WHAT THE TASK REQUIRES
Working from the listing below, pick each line containing the word "with" and copy it.
-=-=-
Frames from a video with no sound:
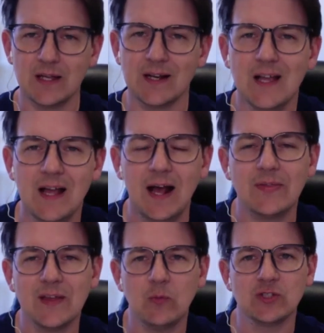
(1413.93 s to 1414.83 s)
And I
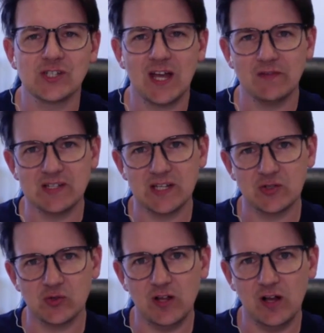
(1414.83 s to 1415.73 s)
think we'll just have a
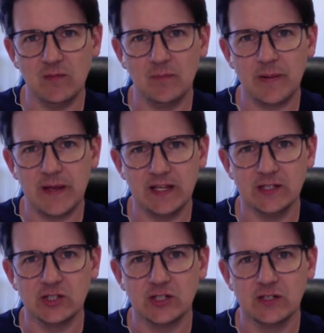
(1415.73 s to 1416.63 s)
central hub
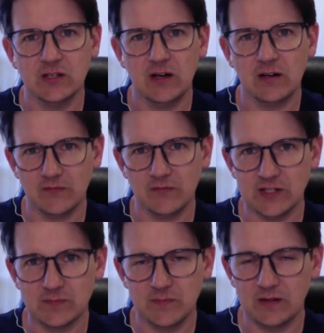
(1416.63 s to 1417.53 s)
page on our
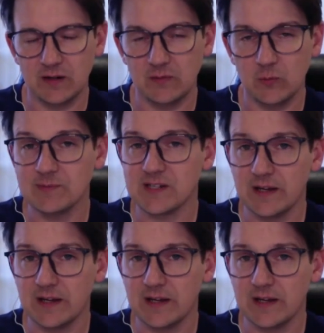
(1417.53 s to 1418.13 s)
on our website.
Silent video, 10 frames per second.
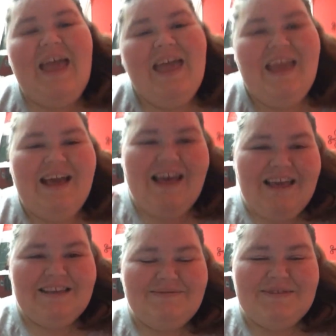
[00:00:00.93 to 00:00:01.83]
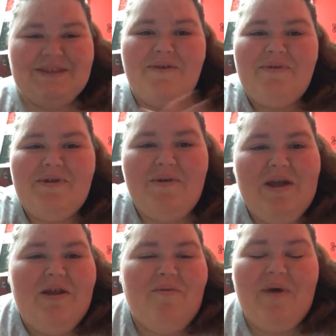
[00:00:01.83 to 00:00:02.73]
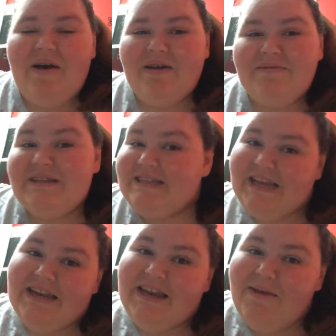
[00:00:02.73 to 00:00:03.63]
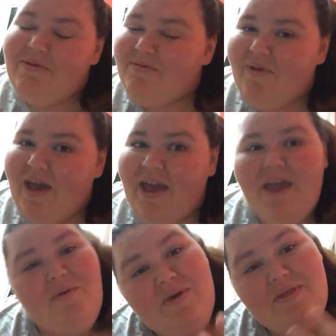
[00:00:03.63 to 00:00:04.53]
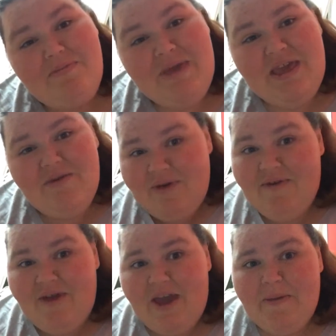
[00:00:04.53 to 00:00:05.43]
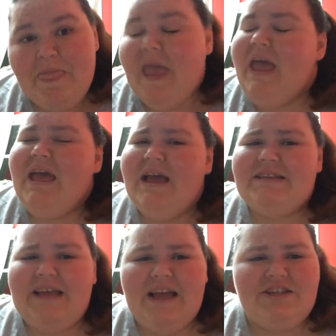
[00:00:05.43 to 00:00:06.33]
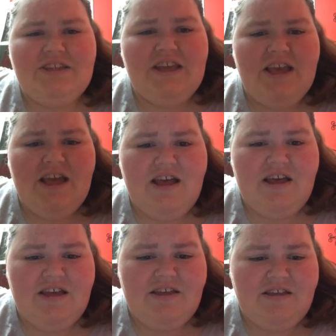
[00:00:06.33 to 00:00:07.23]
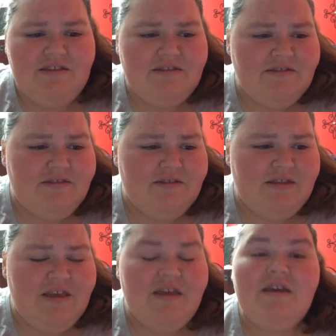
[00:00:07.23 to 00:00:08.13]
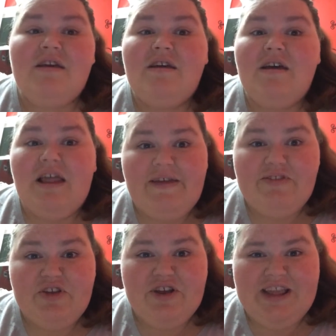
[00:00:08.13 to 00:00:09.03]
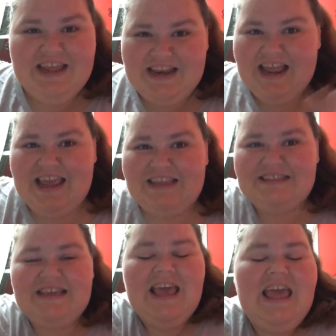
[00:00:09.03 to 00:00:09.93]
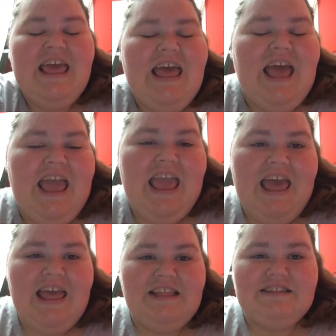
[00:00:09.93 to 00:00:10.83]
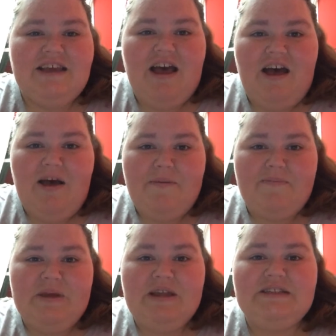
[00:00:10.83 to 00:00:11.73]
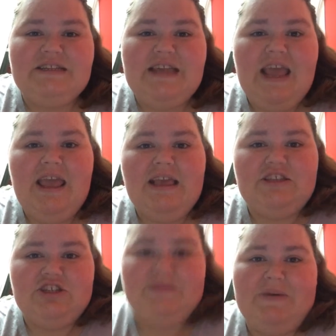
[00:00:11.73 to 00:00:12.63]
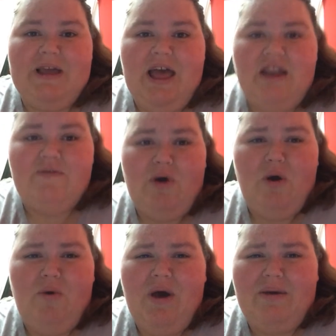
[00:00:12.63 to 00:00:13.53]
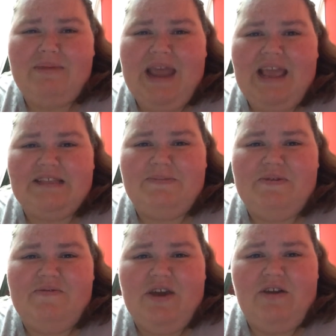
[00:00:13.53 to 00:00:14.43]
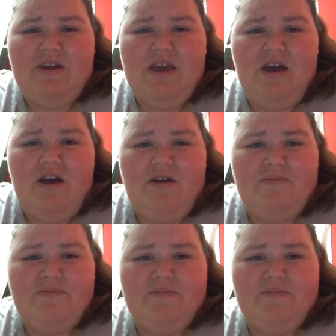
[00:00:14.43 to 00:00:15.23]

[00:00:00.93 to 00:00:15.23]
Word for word: Hey guys, what's going on? Welcome to Day to Day with Ray, with me, Ray Ray. It's actually uh, eleven thirty at night, and um, today it's just been kind of a ho-hum day. It's been very um,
-=-=-
SOLVED PROBLEM
Frames from a video with no sound:
Word for word: Hey guys, what's going on? Welcome to Day to Day with Ray, with me, Ray Ray. It's actually uh, eleven thirty at night, and um, today it's just been kind of a ho-hum day. It's been very um,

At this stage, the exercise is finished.